By Deutsche Welle
Nov 25, 2024, 3:01 PM EST
Some 51,100 women and girls were murdered in 2023 by their romantic partners or family members around the world.That is, an average of 140 femicides a day, according to the annual UN Women report on this phenomenon published this Monday.
Women and girls victims of feminicide, or gender-based murder, represented 60% of the 85,000 intentionally murdered in 2023, the document’s conclusions indicate.
The report reveals that, although feminicide affects women and girls in all regions, It is Africa that concentrates the highest absolute number21,700 murdered in 2023 alone, and has the highest level of violence taking into account the size of its female population.

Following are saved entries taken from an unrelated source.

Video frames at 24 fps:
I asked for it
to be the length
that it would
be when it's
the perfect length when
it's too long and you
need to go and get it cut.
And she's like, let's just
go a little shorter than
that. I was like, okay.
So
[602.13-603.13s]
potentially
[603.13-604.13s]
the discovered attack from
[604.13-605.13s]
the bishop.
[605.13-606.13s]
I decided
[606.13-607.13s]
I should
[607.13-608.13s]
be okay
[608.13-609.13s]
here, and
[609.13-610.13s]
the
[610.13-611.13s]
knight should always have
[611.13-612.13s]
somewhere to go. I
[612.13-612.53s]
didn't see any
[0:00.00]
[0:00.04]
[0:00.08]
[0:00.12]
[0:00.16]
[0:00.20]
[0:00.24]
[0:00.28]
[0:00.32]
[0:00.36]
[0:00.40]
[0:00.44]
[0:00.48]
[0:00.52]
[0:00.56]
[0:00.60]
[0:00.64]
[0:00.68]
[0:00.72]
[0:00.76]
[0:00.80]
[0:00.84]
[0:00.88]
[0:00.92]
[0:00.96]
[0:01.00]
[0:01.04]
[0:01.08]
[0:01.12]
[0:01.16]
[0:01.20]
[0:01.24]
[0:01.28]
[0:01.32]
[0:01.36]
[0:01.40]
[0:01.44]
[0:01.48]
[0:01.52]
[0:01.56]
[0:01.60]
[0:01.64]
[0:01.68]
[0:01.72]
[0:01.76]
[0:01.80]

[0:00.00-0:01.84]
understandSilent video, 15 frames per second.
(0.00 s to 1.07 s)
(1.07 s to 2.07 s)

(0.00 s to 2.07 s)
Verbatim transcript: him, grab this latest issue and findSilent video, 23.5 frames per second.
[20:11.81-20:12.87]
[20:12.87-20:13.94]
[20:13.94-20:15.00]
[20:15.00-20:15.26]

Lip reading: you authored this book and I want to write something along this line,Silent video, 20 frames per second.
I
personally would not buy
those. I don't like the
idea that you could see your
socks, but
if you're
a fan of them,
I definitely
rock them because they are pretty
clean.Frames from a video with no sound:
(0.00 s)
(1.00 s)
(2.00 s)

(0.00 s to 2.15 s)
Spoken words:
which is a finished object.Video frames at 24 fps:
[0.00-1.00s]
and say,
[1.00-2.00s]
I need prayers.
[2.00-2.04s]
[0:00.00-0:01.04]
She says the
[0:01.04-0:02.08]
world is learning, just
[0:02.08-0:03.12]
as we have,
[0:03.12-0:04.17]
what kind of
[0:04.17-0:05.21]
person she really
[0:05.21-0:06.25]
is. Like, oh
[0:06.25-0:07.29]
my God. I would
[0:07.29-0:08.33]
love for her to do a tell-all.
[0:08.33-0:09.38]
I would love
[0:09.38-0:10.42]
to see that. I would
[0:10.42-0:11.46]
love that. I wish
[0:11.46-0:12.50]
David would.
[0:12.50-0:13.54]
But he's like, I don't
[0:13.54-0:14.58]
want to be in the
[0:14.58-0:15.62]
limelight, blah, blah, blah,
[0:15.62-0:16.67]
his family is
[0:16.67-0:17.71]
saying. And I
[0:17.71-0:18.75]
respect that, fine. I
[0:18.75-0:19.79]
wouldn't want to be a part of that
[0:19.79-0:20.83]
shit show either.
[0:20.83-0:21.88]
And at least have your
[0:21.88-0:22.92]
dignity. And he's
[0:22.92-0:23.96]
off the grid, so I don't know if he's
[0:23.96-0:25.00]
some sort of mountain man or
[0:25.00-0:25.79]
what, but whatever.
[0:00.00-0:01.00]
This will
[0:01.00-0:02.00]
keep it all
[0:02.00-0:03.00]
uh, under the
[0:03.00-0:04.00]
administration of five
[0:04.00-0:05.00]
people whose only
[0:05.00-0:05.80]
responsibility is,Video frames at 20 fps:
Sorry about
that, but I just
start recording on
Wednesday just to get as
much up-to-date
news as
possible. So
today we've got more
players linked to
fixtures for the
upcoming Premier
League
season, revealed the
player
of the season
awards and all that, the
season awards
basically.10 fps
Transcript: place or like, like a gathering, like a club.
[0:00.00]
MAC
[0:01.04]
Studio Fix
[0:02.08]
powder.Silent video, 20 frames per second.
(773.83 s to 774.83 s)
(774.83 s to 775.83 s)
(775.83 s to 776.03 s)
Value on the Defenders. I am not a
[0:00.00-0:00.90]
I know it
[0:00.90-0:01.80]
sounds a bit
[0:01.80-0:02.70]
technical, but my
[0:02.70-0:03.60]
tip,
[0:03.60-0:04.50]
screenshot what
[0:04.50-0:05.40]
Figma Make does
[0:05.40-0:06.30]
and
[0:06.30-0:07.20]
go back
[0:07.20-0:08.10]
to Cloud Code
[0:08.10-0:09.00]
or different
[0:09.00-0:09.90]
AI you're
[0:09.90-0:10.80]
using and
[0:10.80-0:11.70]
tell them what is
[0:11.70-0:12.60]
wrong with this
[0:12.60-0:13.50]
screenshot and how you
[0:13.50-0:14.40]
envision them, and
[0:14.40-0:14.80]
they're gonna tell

In relative terms, Africa suffers 2.9 femicides per 100,000 women, followed by the Americas (1.6), Oceania (1.5), Asia (0.8) and Europe (0.6).
UN Women recognizes that due to a lack of data, it is currently only able to track temporal trends in femicides in the Americas, where the ratio has remained stable since 2010, and in Europe, where it has decreased by 20% since that same year.
Intimate partners were mainly responsible
In these regions, it points to intimate partners as mainly responsible for the “victimization of women in the private sphere” in 2023: In Europe, 64% of femicide victims were murdered by their partnerwhile in the Americas the percentage is 58%.
This trend is discordant with the rest of the world, since according to available data, women and girls are more likely to be murdered by a family member (59%) than by their intimate partner (41%).
The report points to these data to demand that violence prevention measures be expanded domestic violence beyond that perpetrated by couples and to include family contexts in which women are at greater risk.
Likewise, it highlights that the data available from France, South Africa and Colombia (from different years) confirm that a good part of the women murdered by their partners (between 22% and 37%) had previously reported physical, sexual or psychological violence. these, which suggests that femicides are “avoidable.”